Do I have to pay tax on shares and stocks in the UK? Find out if you have to pay tax on investments and how you can mitigate your tax liability legally.
So, you are thinking of diving into the world of investment and grabbing a few shares in innovative tech startups or environmental companies? You’re not alone as many people can now take advantage of platforms that make trading accessible to anyone without the need for a personal broker.
You don’t even need to know your stuff anymore to make money in the markets thanks to copy trading, which is essentially a way of copying the moves experts make automatically. These trader *might* make you a profit with your eyes shut, but what they can’t help you with is the tax you could have to pay on share profits.

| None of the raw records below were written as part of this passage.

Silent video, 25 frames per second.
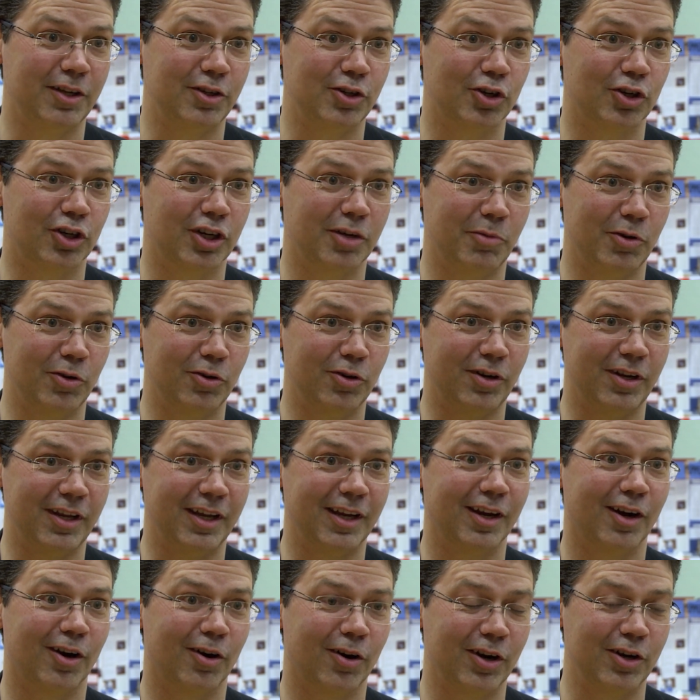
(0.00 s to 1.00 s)
in your
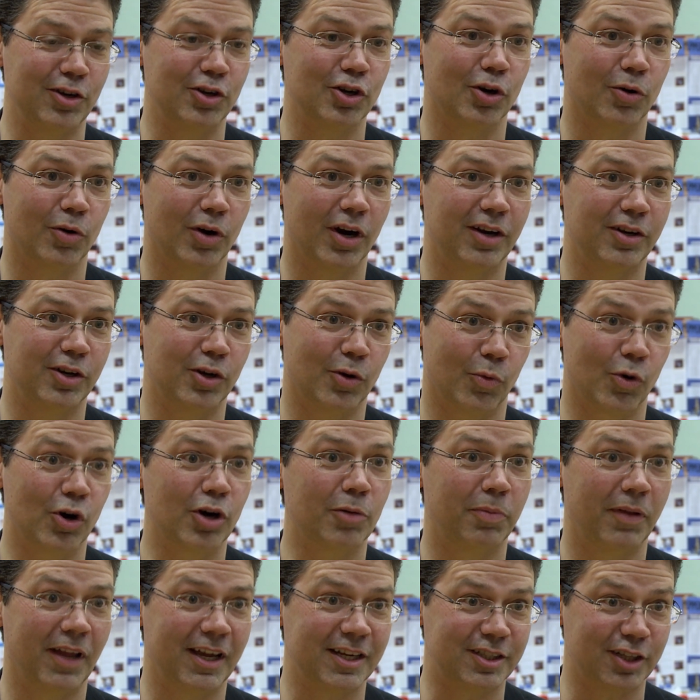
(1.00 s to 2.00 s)
community or in your, in your
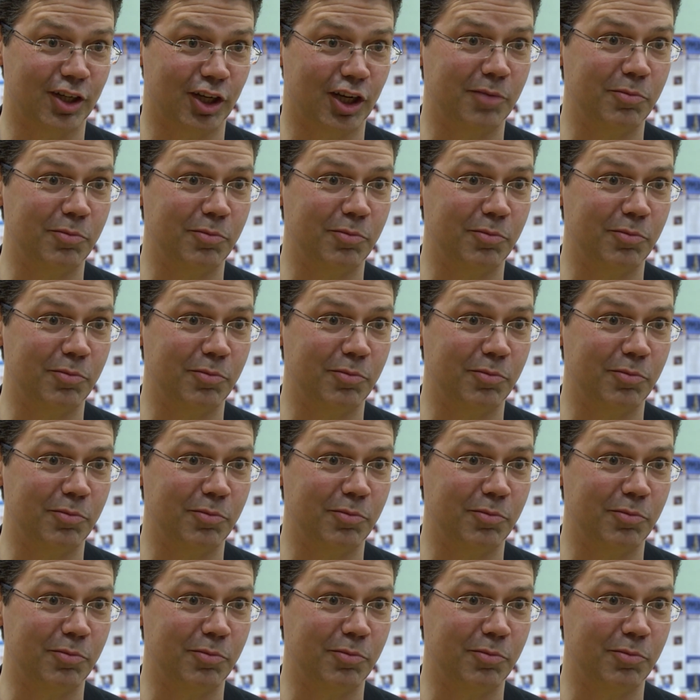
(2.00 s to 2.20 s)
workplace and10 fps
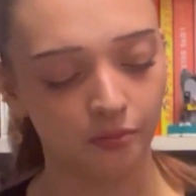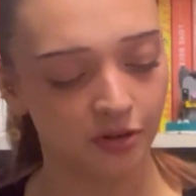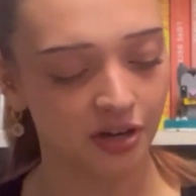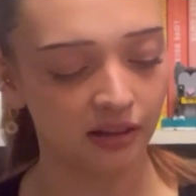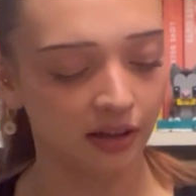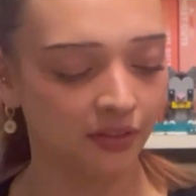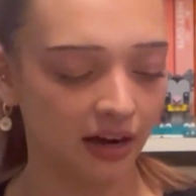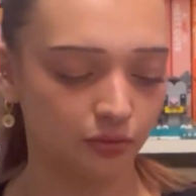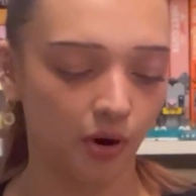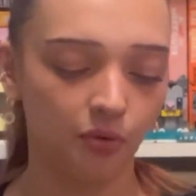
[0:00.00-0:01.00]
which I love that
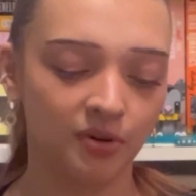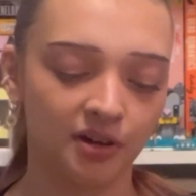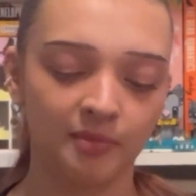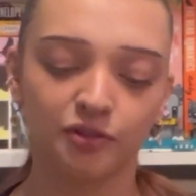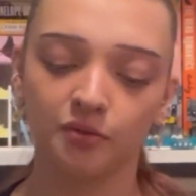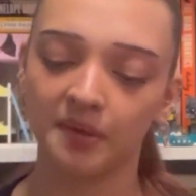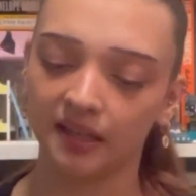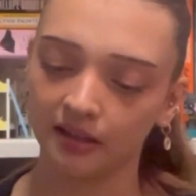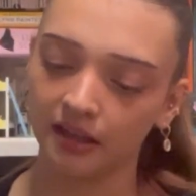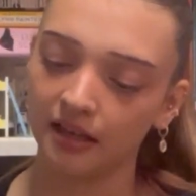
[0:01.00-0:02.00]
as well, which I'm
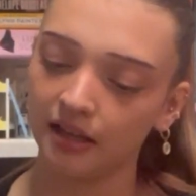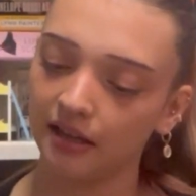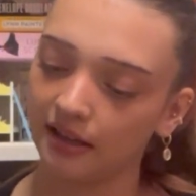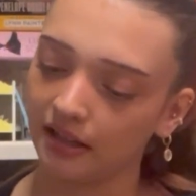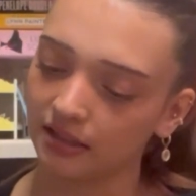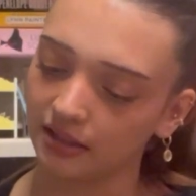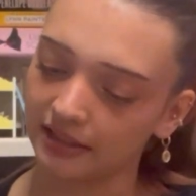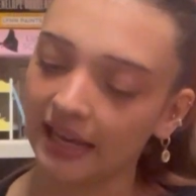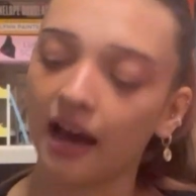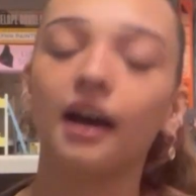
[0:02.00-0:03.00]
assuming,
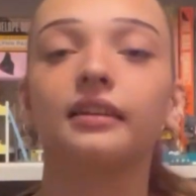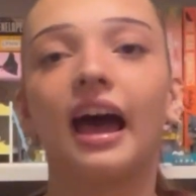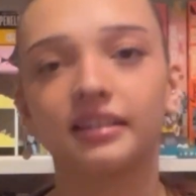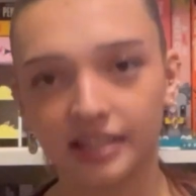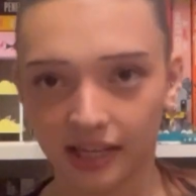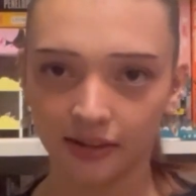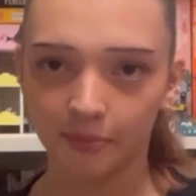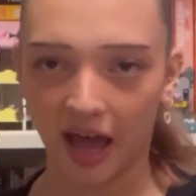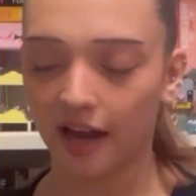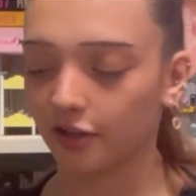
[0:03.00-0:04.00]
yeah, elastic in the
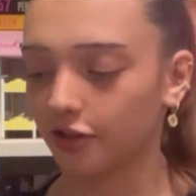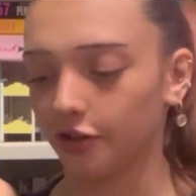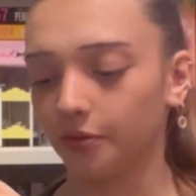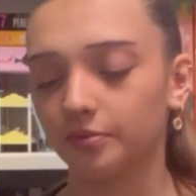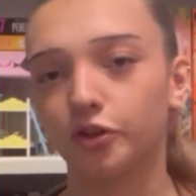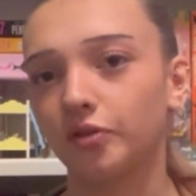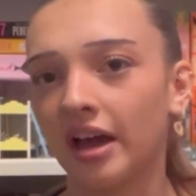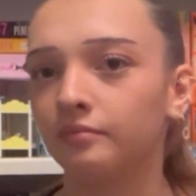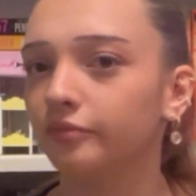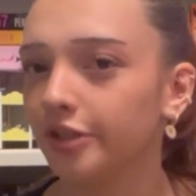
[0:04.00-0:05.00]
back too. So
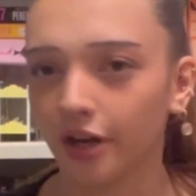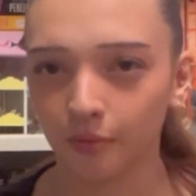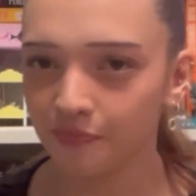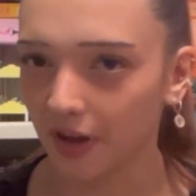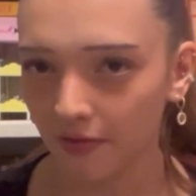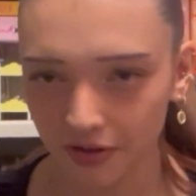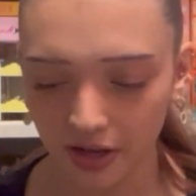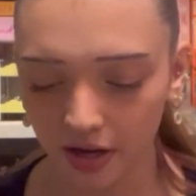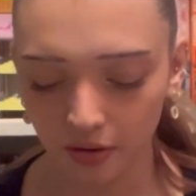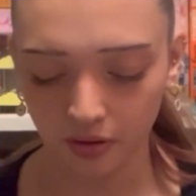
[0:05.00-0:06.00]
that, you know, everything
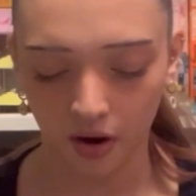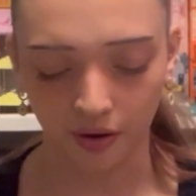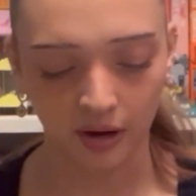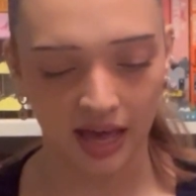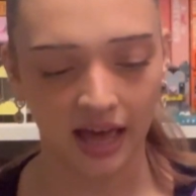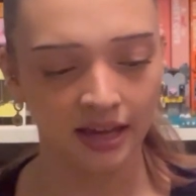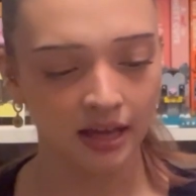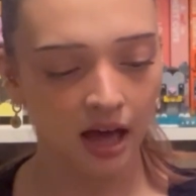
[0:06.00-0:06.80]
goes on okay.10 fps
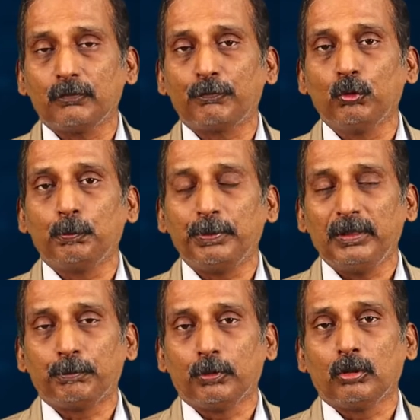a few
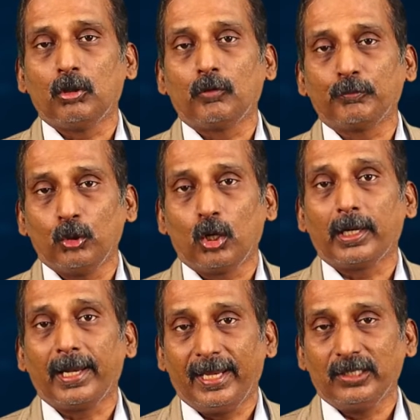people of
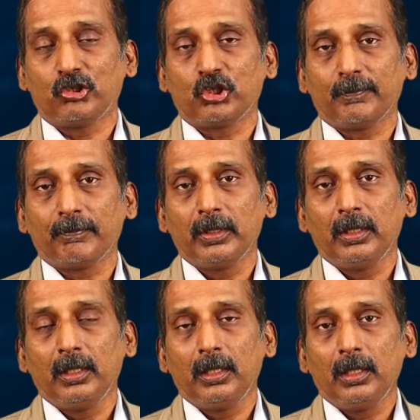your age,
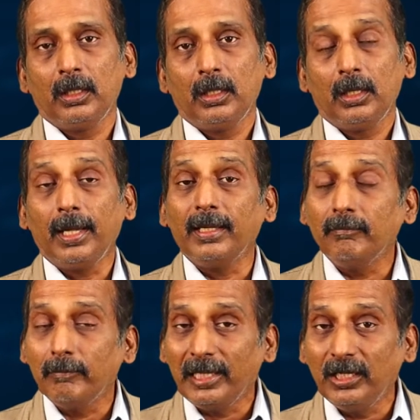
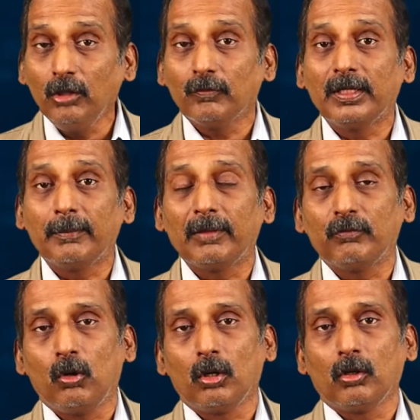and many of them
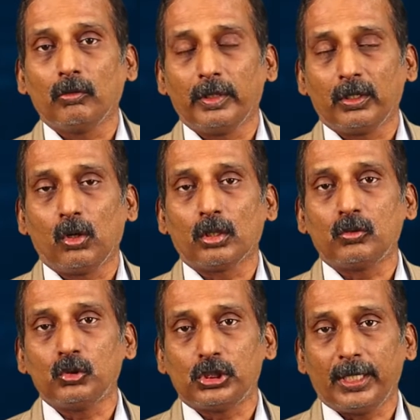have gone on record
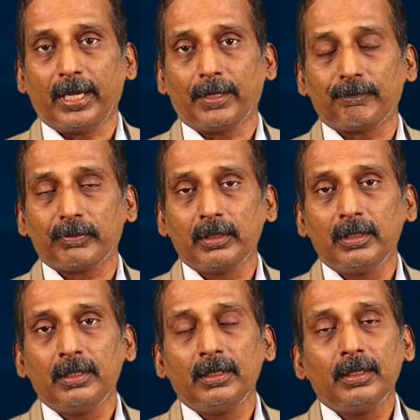to say
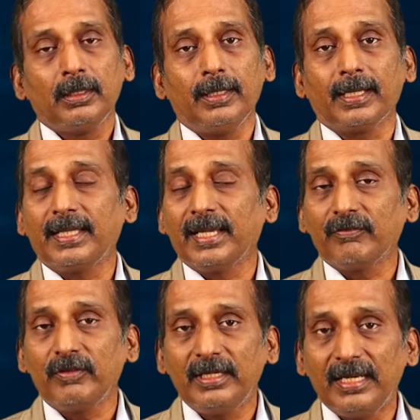that they
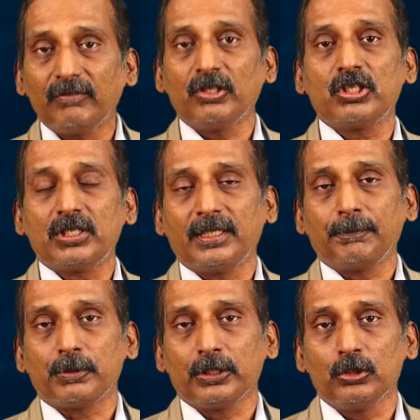have never
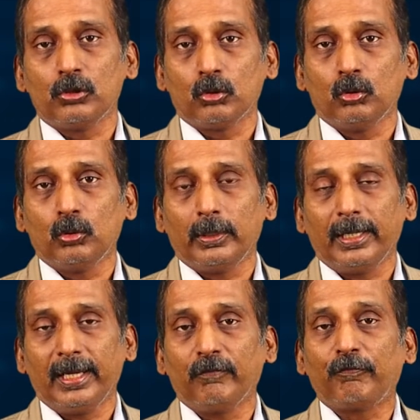stepped into
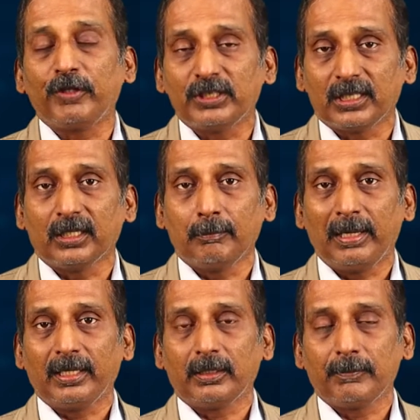a physical
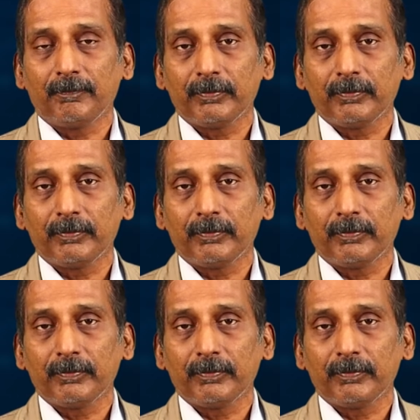bank,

Do I Need to Pay Tax on Shares?
Yes, any profits you make on trading stocks and shares are subject to taxation. There two types of tax that could be applied to you through making money with stocks and shares. These are Capital Gains Tax (CGT) and Dividend Tax.
What Is Capital Gains Tax on Shares?
Capital Gains Tax is a way of taxing your profits from selling the shares back to the broker (or online platform). For example, if you bought shares for £10,000 and sold them years later for £30,000, you will have made a capital gain of £20,000. Some fees are likely to be deducted but to keep things easy, we will assume that the gain is £20,000.
Everyone in the UK has an annual CGT allowance of £12,000 in 2020, meaning we can make a profit from selling shares (and other valuables combined) up to £12,000 without having to pay tax. The amount above this, in the case of our example £8,000, will be subject to CGT.
How Much CGT Do I Pay on Shares?
The amount of tax you pay on profits above £12,000 is either 10% or 20% depending on whether you pay a basic or higher rate of tax. Thus, you could end up paying £800 or £1,600 tax on your £20,000 profit from selling shares.
What Is Dividend Tax on Shares?
Dividends are occasional payments made from a company to people who own their stocks and shares. Dividend payments are not always offered because profits are reinvested rather than shared out between shareholders.
However, sometimes people can receive dividend payments from the shares they own, and this will be subject to a special dividend tax.
How Much Tax Do I Pay on Share Dividends?
Just like everyone gets a CGT allowance each tax year, the same happens for dividends. At the time of writing, everyone receives a dividend allowance of £2,000 each financial year. So, if you receive a single dividend payment below £2,000, you won’t owe any tax on it – but you still have to declare it!
Any money above this allowance is subject to a basic rate of 7.5% or a much higher rate of 32.5%. For example, if you received £4,000 in dividend payments you could end up paying £150 or £650 in dividend tax, respectively.
When Do I Need to Pay Tax on Shares?
Profits from shares are only subject to tax in the financial year that you make a profit on them. For example, if you bought shares in 2020 but didn’t sell them for a profit until 2023, you will only need to declare the income for CGT purposes in 2023.
If you receive a dividend payment from owning stocks and shares, the dividend payment will be subject to tax in the tax year it was received. In the example above, you might not sell the shares in 2021 but you might receive a dividend payment from owning the shares in 2021. That income will be subject to tax in 2021 only.
How to Reduce Your Tax on Shares
There are legal ways to reduce the amount of tax you pay on investment profits. For example, you could use a stocks and shares ISA or contribute to a SIPP.